One day Shaw walked up to the Post Street paving gang and asked Ordway for a job. According to Gordon Barteau, a Portland Oregonian newspaper reporter who wrote a profile of Shaw in 1943, “Ordway sized Tote up and said he thought Tote looked kind of runty for a job like that.”

In a style reminiscent of Kaiser himself, Shaw offered to work for free for a week on trial.

“Well … the first day he wore out two men and the next day Ordway told him he was on the payroll,” the Oregonian reported.
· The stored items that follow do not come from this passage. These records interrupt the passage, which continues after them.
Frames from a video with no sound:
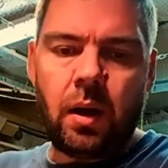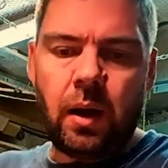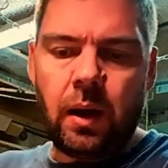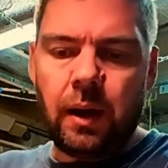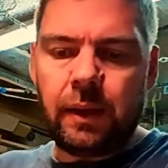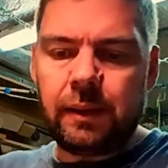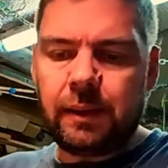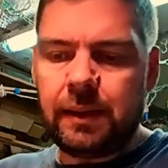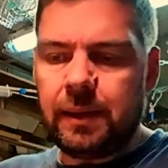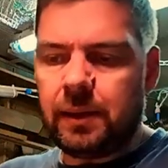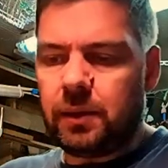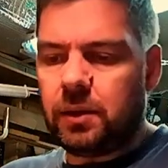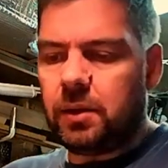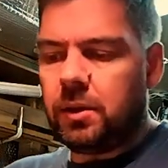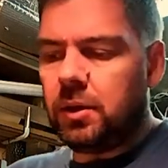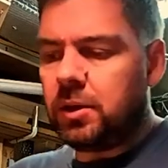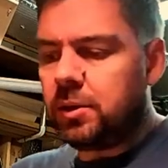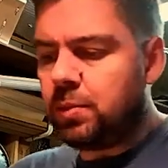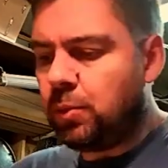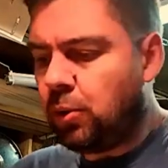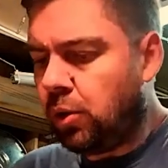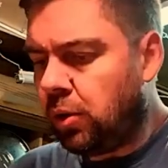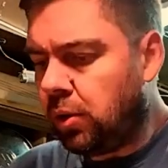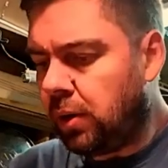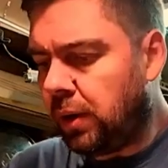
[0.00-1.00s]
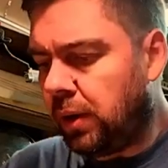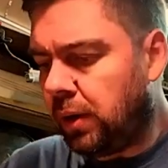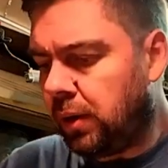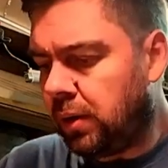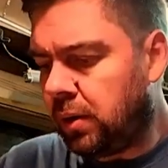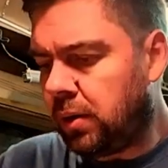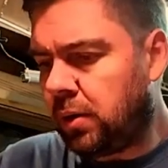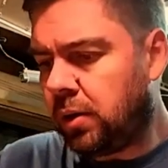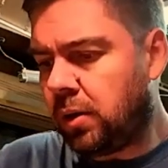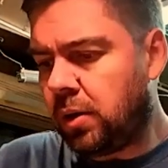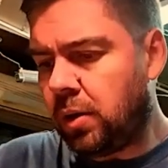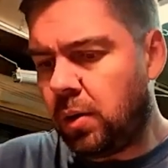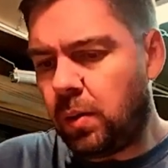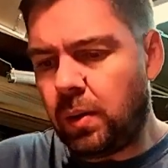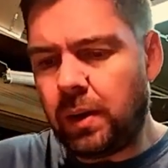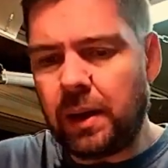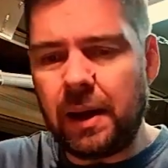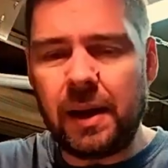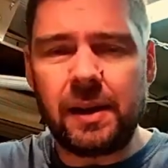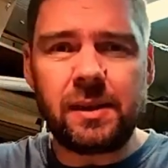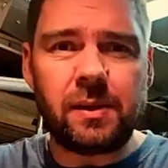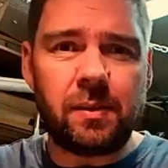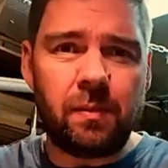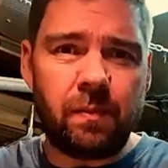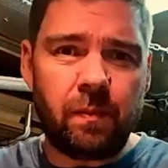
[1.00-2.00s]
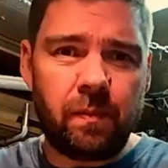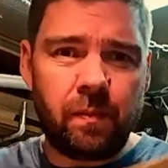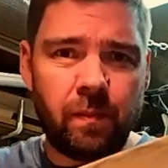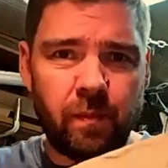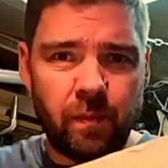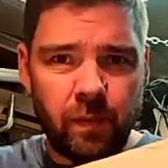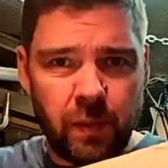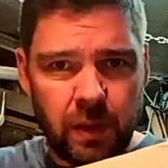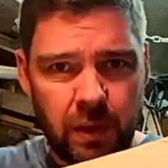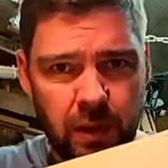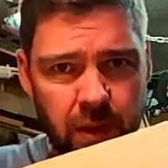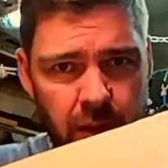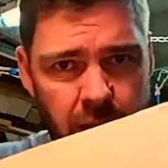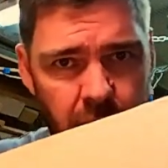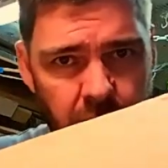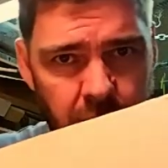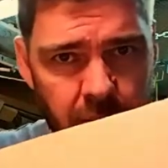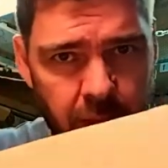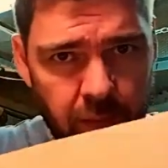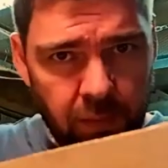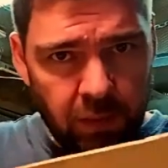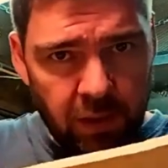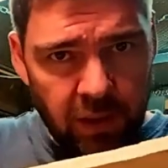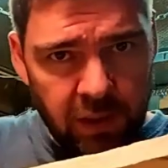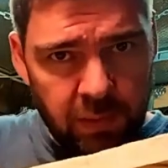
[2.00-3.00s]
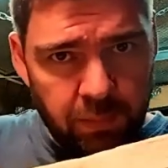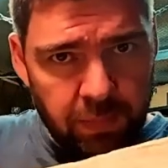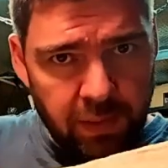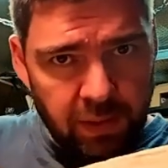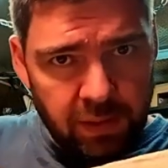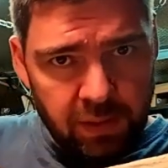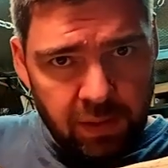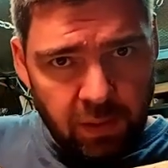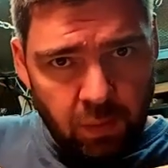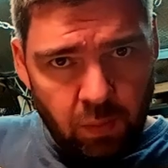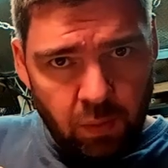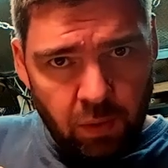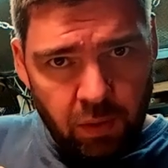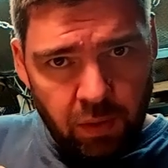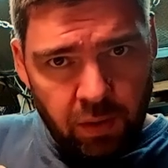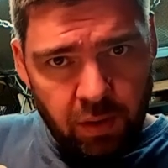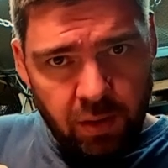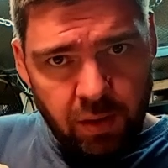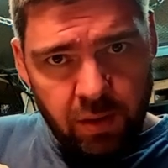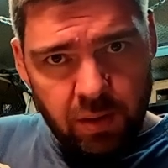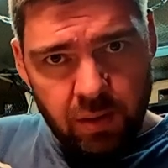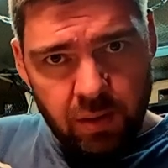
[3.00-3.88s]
I did this morning go and get some nice bits of wood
“Tote” worked in a variety of jobs on just about every big Kaiser project – from road building in Cuba to the Grand Coulee Dam, the Vancouver Shipyards in World War II, and the Kaiser steel mill in Fontana, Calif., before he retired. It was during the war years in Vancouver, according to Barteau’s article, that whenever Henry Kaiser “comes to town he always looks up Tote and they hash over the old days.”

Clearly, it was Shaw’s relationship with Edgar and his ability as a skilled laborer with problem-solving skills that made him a lifelong, unforgettable friend of Henry Kaiser.

During construction of the original Highway 99 between Redding and Red Bluff in Northern California, in 1921, Kaiser was having trouble keeping a muddy detour open. He’d sent in a work crew of six men, and they had failed.

Kaiser summoned Shaw. “Tote,” he said, “every truck on the job is stuck in the mud. …You go down there and see what you can do.”

Shaw grabbed an axe, a pick, and a shovel. In short order, he had all of the trucks out of the mud and running.

“How did you do it?” Kaiser asked him.

“Mr. Kaiser,” he replied, “when you do things, you mixes brains and money. Well, sir, I mixes mud and brains.”

“Kaiser loved the phrase,” wrote one of his biographers, Mark Foster. “It became a company slogan.”

Shaw lived his final years in Fontana. They had a big party for him when turned 85 in 1964. In addition to cards, gifts, and a huge birthday cake, a teletype arrived from the giant Kaiser Industries headquarters in Oakland—birthday greetings from A. B. Ordway, who had known “Tote” since the day he had walked up to Ordway on Post Street in Spokane and asked for a job.